§ **Task goal**: Reproduce the entries in full. Exclude all images from the copy.

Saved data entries
Segment Open
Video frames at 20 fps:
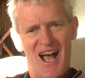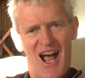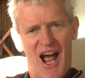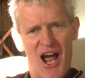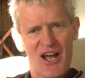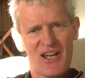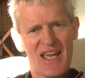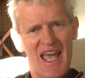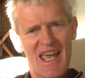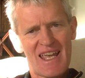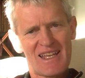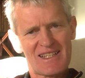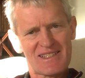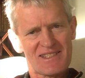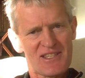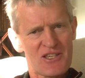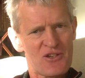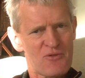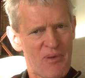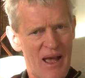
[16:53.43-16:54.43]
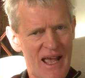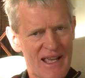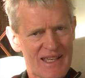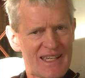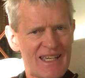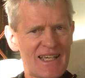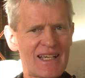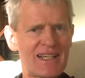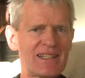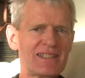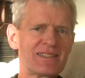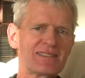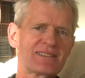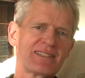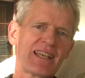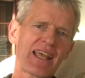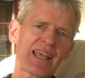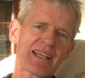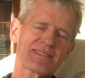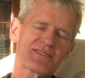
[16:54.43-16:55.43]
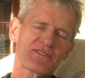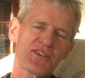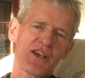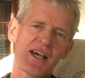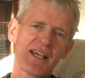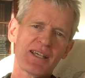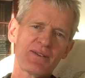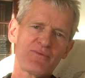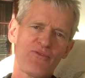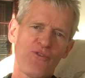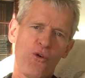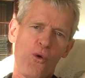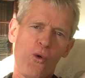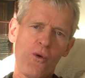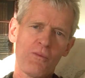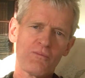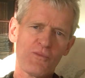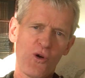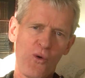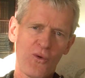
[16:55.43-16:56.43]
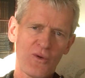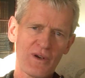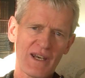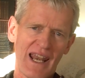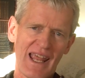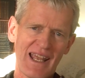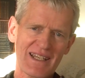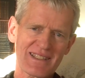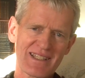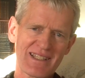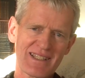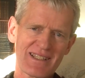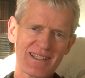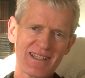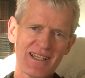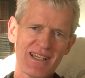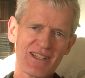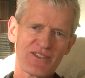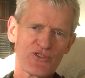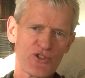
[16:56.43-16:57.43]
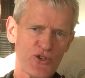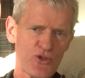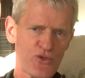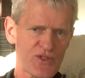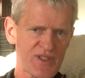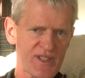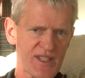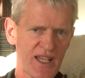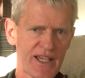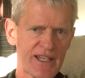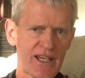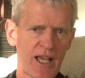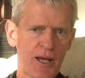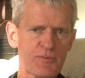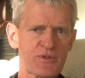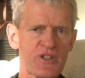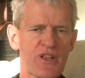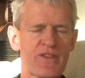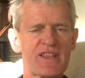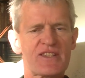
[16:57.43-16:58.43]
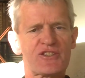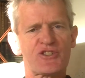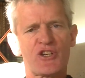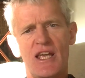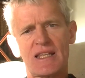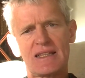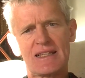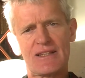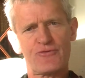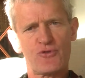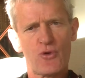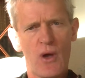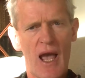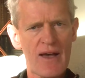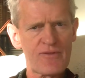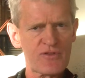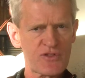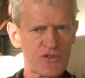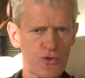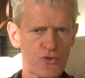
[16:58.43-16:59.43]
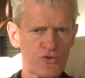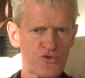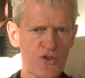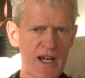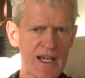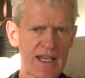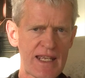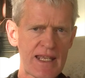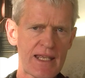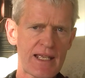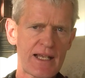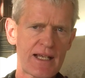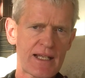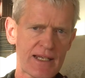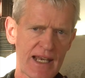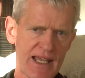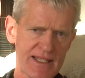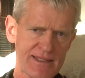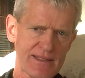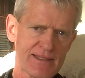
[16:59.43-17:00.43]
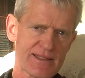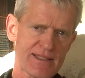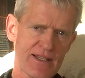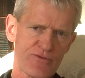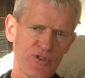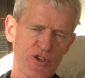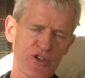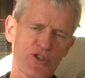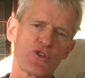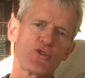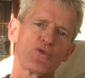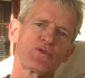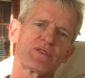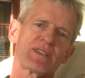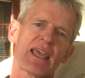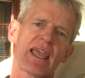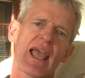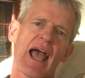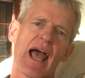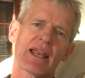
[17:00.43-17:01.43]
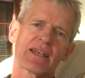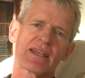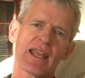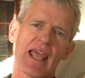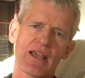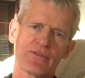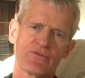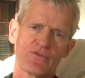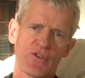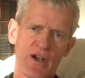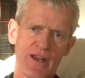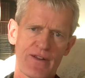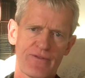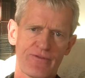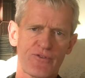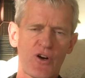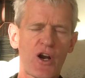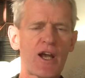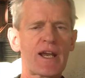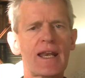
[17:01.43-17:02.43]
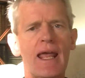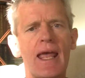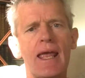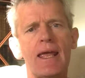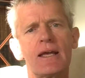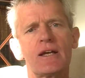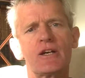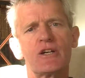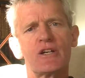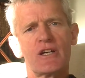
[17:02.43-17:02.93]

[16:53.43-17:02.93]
Okay, see you back here next time for more Latin. Do sign up to this channel if you haven't already. Lessons every Tuesday and every Friday.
Segment Closed
§ **Solution for this task**:
Video frames at 20 fps:
[16:53.43-16:54.43]
[16:54.43-16:55.43]
[16:55.43-16:56.43]
[16:56.43-16:57.43]
[16:57.43-16:58.43]
[16:58.43-16:59.43]
[16:59.43-17:00.43]
[17:00.43-17:01.43]
[17:01.43-17:02.43]
[17:02.43-17:02.93]

[16:53.43-17:02.93]
Okay, see you back here next time for more Latin. Do sign up to this channel if you haven't already. Lessons every Tuesday and every Friday.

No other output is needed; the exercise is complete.